There is concern within the U.S. intelligence community that the hackers who targeted Treasury and the Commerce Department's National Telecommunications and Information Administration used a similar tool to break into other government agencies, according to four people briefed on the matter. The people did not say which other agencies.
Three of the people familiar with the investigation said Russia is currently believed to be behind the attack.
Two of the people said that the breaches are connected to a broad campaign that also involved the recently disclosed hack on FireEye, a major U.S. cybersecurity company with government and commercial contracts.
Kremlin spokesman Dmitry Peskov dismissed the allegations.
"Once again, I can reject these accusations and once again I want to remind you that it was President (Vladimir) Putin who proposed that the American side agree and conclude agreements (with Russia) on cybersecurity," said Peskov, saying Washington had not responded to the offer.
“As for the rest, if there have been attacks for many months, and the Americans could not do anything about it, it is probably not worth immediately groundlessly blaming the Russians. We didn't have anything to do with it."
The hack is so serious it led to a National Security Council meeting at the White House on Saturday, said one of the people familiar with the matter.
The breach presents a major challenge to the incoming administration of President-elect Joe Biden as officials investigate what information was stolen and try to ascertain what it will be used for. It is not uncommon for large scale cyber investigations to take months or years to complete.

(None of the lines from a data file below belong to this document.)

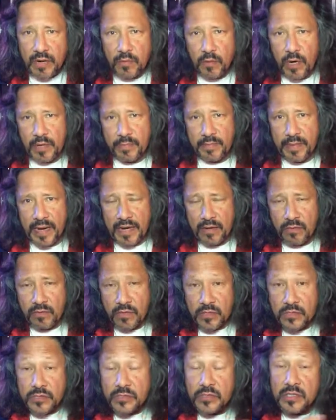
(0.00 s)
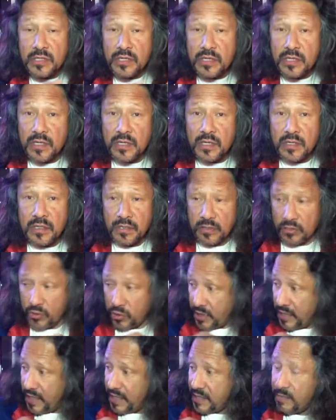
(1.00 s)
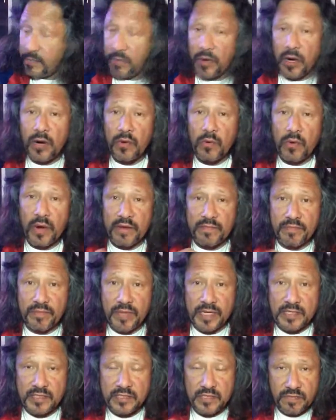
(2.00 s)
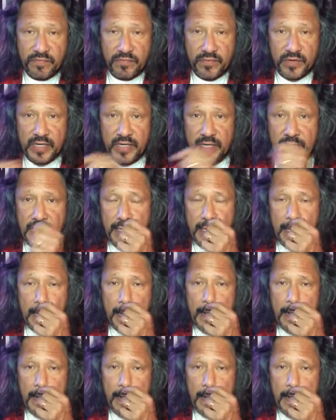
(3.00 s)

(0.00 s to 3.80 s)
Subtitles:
I walk backwards, looking at the ball where I placed the free kick,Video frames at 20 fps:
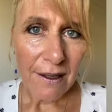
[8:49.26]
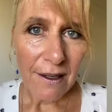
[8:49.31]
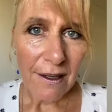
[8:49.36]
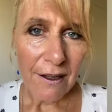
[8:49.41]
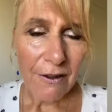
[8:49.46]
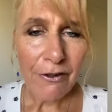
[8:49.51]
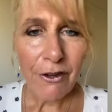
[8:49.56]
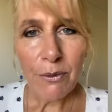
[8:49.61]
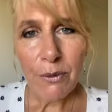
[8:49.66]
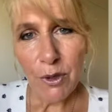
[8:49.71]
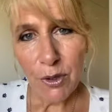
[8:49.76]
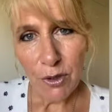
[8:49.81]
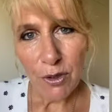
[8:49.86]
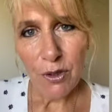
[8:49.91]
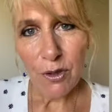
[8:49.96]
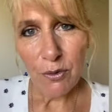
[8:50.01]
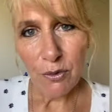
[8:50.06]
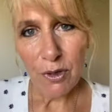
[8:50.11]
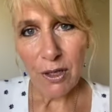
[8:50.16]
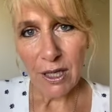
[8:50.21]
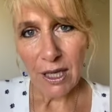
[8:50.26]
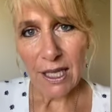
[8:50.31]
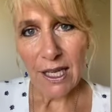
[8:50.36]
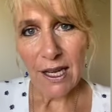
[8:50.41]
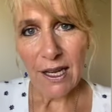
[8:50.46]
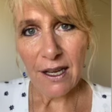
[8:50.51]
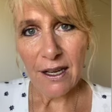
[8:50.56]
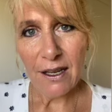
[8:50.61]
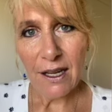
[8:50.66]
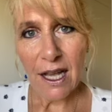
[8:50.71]
from who you really
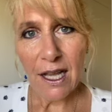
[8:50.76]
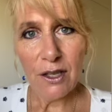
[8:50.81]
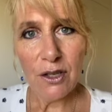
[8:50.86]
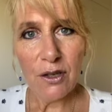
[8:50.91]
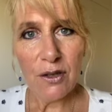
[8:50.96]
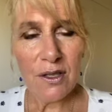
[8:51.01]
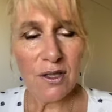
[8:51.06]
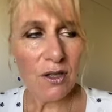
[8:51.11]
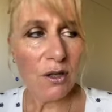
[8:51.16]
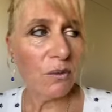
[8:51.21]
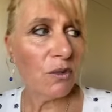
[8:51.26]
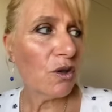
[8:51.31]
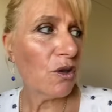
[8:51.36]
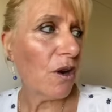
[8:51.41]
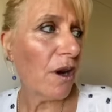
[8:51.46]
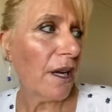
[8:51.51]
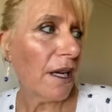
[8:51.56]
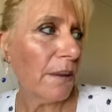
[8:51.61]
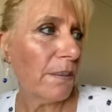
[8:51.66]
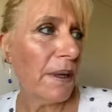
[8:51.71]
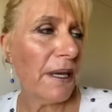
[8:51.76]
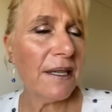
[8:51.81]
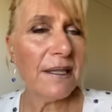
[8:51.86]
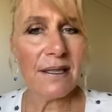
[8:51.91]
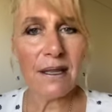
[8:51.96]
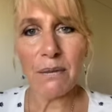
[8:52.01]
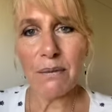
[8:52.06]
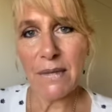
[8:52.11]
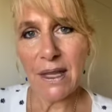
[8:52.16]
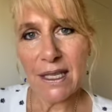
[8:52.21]
are and you stop trying to be
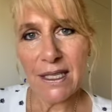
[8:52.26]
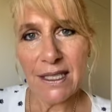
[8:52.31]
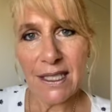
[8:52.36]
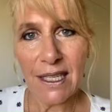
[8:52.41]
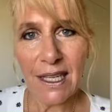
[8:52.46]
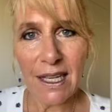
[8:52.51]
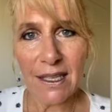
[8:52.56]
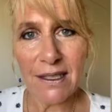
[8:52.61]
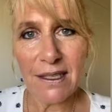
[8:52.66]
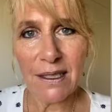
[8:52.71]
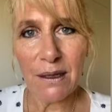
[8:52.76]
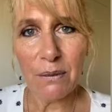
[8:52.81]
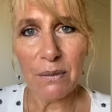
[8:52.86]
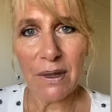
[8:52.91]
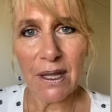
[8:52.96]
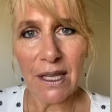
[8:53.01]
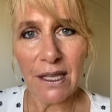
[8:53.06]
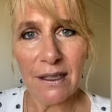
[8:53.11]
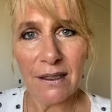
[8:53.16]
something to get something.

"This is a much bigger story than one single agency," said one of the people familiar with the matter. "This is a huge cyber espionage campaign targeting the U.S. government and its interests."
Hackers broke into the NTIA's office software, Microsoft's Office 365. Staff emails at the agency were monitored by the hackers for months, sources said.
A Microsoft spokesperson did not immediately respond to a request for comment. Neither did a spokesman for the Treasury Department.
The hackers are "highly sophisticated" and have been able to trick the Microsoft platform's authentication controls, according to a person familiar with the incident, who spoke on condition of anonymity because they were not allowed to speak to the press.
"This is a nation-state," said a different person briefed on the matter.
The full scope of the breach is unclear. The investigation is still its early stages and involves a range of federal agencies, including the FBI, according to three of the people familiar with the matter.
A spokesperson for the Cybersecurity and Infrastructure Security Agency said they have been "working closely with our agency partners regarding recently discovered activity on government networks. CISA is providing technical assistance to affected entities as they work to identify and mitigate any potential compromises."
The FBI and U.S. National Security Agency did not immediately respond to a request for comment.
There is some indication that the email compromise at NTIA dates back to this summer, although it was only recently discovered, according to a senior U.S. official.